IAM Registration only manages email addresses for units who have mail delivered to Nexus. However, Nexus accounts are created for all users. This can cause problems with split routing (see below)

The following departments manage their own email addresses and mail servers:

  • Big Data Institute
  • Cancer Epidemiology
  • Clinical Trial Service
  • Computer Science
  • Cyber Security Centre
  • Information Security
  • Molecular Biophysics
  • Maths Institute
  • OSEM
  • Oxford University Innovation Ltd.
  • PTCRi
  • Software Engineering Programme
  • Statistics

Nexus and split routing

Because MS Exchange servers deliver mail internally without going via an SMTP server, it is possible for mail sent from within Nexus to be delivered to a different place to mail sent to the same address from outside Nexus. In order to try to stop (or at least reduce) this problem, a process runs on Nexus after each mail routing update. This does the following:

  • If a sending address on a Nexus account is for a domain that IT Services doesn't manage (and therefore is not in the routing tables), the process will set an automatic forwarding address to match the routing address that is known by the Registration database. This mechanism ensures that email ends up in the right place regardless of its origin.

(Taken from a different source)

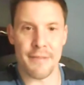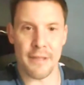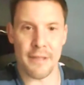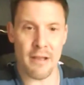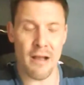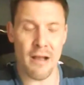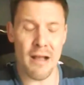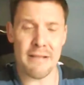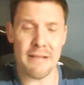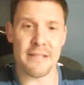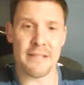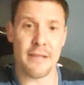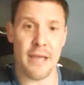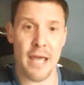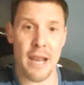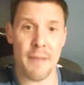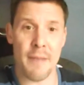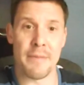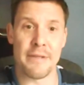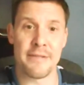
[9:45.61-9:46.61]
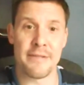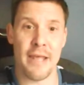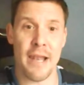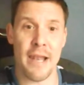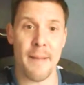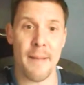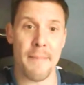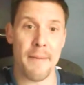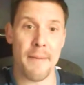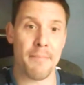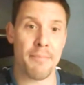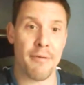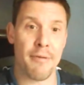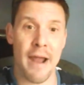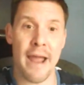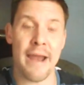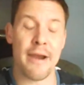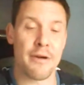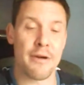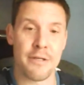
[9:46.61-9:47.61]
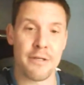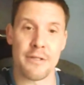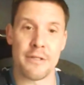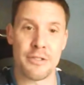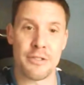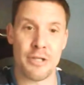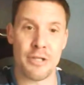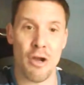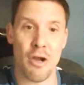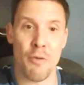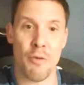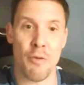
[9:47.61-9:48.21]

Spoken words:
The content's got to be set up prior to the show,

If a user's mail needs to be on Nexus even though they are in a unit which does its own mail, ask the Service Desk to remove the automatic forward from the Nexus account.  A forward will need to be set up from the own-mail server back to Nexus.

Mail routing at Oxford is handled by a number of dedicated SMTP servers usually known as the Oxmails. These systems update each hour on the hour, downloading the routing data from a snapshot of the Registration database taken 10 minutes earlier.